◆ **Data supplied**:
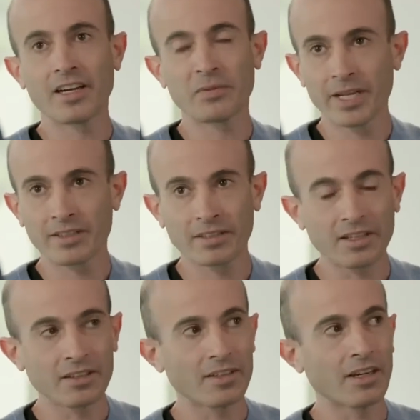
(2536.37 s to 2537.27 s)
and
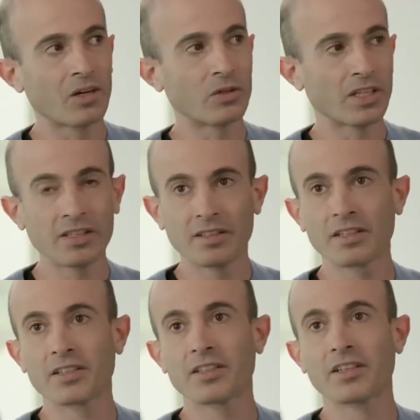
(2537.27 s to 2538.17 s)
metadata on
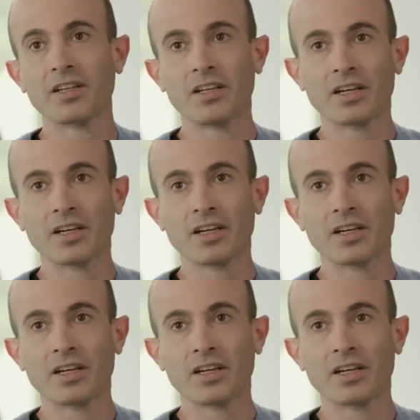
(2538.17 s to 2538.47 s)
Indian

◆ **Problem to work on**: Pictures are to be excluded; everything else in the records must be reproduced exactly.

◆ **Task answer**:
(2536.37 s to 2537.27 s)
and
(2537.27 s to 2538.17 s)
metadata on
(2538.17 s to 2538.47 s)
Indian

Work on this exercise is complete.